On ne s’aperçoit pas assez que l’unité du savoir est intimement liée à l’unité de la personne qui sait et de la société dans laquelle elle s’insère : si plus personne ne peut tout savoir, le monde de la connaissance devient un puzzle infernal, et la société se craquelle. L'exemple de Histoire mondiale de la France, sous la direction de Patrick Boucheron, illustre ce morcellement : le gâteau de l'histoire de France découpé en 122 parts (= chapitres) confiées à 122 "spécialistes". Belle image d'une France définitivement démembrée. Image aussi de l'individu qui a définitivement perdu le sentiment de sa propre unité. 

L’univers actuel de la connaissance est devenu un gigantesque hypermarché dans les rayons duquel l’amateur n’a qu’à circuler et pousser son chariot pour le remplir des marchandises qu’il préfère : tel yaourt de sociologie, tel pot de moutarde d’histoire, tel paquet de sucre d'économie orthodoxe, telle friandise de politologie, etc. Le savoir est devenu une marchandise comme une autre, et les chercheurs, les intellos, les travailleurs du ciboulot sont devenus de vulgaires producteurs de matière grise, sur un marché obéissant comme tout le monde à la loi de l’offre et de la demande, sachant que le sommet de l’offre est lié à la « notoriété » du producteur (c’est lui qui est en tête de la page Google, grâce au nombre de « requêtes »).

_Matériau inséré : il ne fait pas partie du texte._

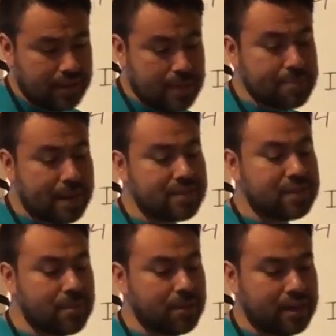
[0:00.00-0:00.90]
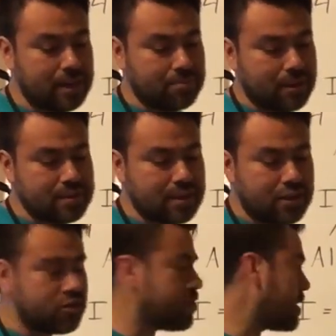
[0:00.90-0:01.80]
paid the money plus
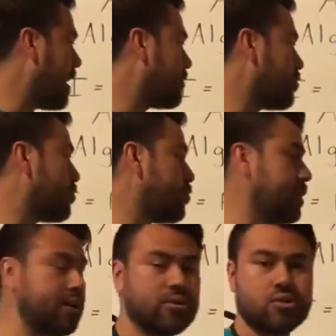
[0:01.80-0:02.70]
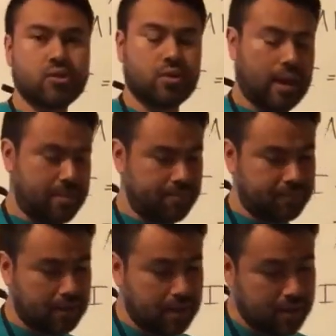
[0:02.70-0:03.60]
interest after 3 years. Okay,
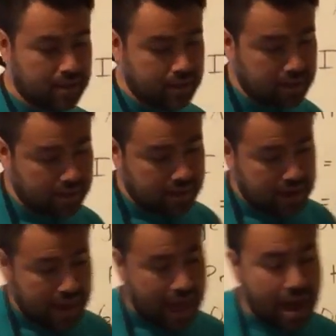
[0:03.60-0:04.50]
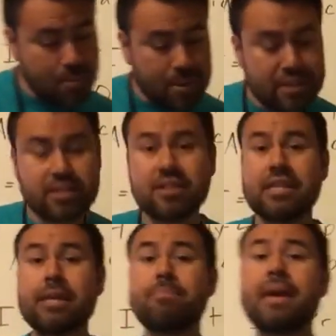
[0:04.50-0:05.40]
how much did
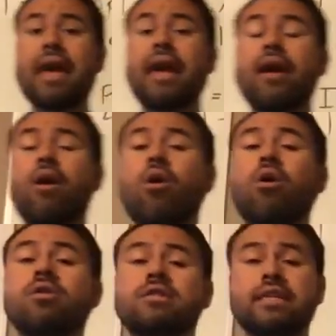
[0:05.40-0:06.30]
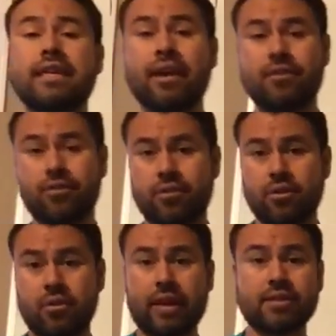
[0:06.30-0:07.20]
he pay altogether?
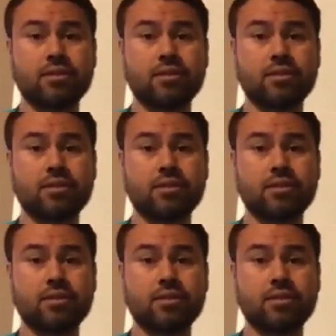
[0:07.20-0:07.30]
Okay, so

La réalité de ce système, c’est que plus personne n’est en mesure de comprendre la logique du fonctionnement global du dit système. La réalité, c’est que tous les intellos de toutes les chapelles science-humanistes courent comme des fous après la réalité du monde tel que le fabriquent les véritables acteurs, qui se moquent des théories et des concepts, parce que leur seule préoccupation demeure le pouvoir, la puissance et la richesse, ainsi que l’accroissement indéfini de ceux-ci. La vérité du système, c'est que plus aucun des éminents innombrables spécialistes qui nous font la leçon tout au long de France Culture n'est en mesure de nous dire ce que signifie le monde actuel dans sa globalité. Les intellos ont rejoint les politique dans l'impuissance à agir sur le réel.

Les science-humanistes viennent sur les lieux du crime après qu’il a eu lieu, pour constater le décès et procéder à l’autopsie du cadavre pour tenter d’en déterminer les causes. Non contents d’être les virgules dans le texte de l’histoire qui s’écrit, les science-humanistes de tout poil font les avantageux dès que l’oreille d’un micro ou l’œil d’une caméra leur offre sa tribune. Pris individuellement, ils peuvent être risibles ou passionnants, mais pris collectivement, aussi sérieux, sagaces et pertinents soient-ils, ils ne sont, dans l’histoire qui se fait, que des jean-foutre.

Les sciences humaines, telles que le monde actuel en a l’usage, n’aident plus à comprendre celui-ci : elles produisent des lumières tellement aveuglantes et éclatées qu’elles contribuent à son inintelligibilité. Chacun des intellos qui envahissent en troupes serrées les plateaux de radio-télé et les pages "Débats" de Libération, du Figaro ou du Monde vient en réalité chercher son « quart d'heure de célébrité » (Andy Warhol). Ils n'ont pas conscience qu'ils travaillent activement (sans en avoir conscience) à rebâtir un monument que la Bible a rendu célébrissime : la Tour de Babel. 

Voilà ce que je dis, moi.

Note : ce n'est pas un sociologue, mais bien l'écrivain Michel Houellebecq qui parle du "plan social" d'une envergure jamais vue, à propos de l'agriculture paysanne et de sa disparition programmée sous le rouleau-compresseur ultralibéral qui généralise l'industrialisation des métiers agricoles et le productivisme à outrance (mariage totalitaire du machinisme et de la chimie). Ici le sociologue ne sert à rien. Peut-être bien que Houellebecq ne sert pas non plus à grand-chose, mais au moins, il est moins chiant.

Moralité : seule la littérature est en mesure de réaliser l'unité du savoir.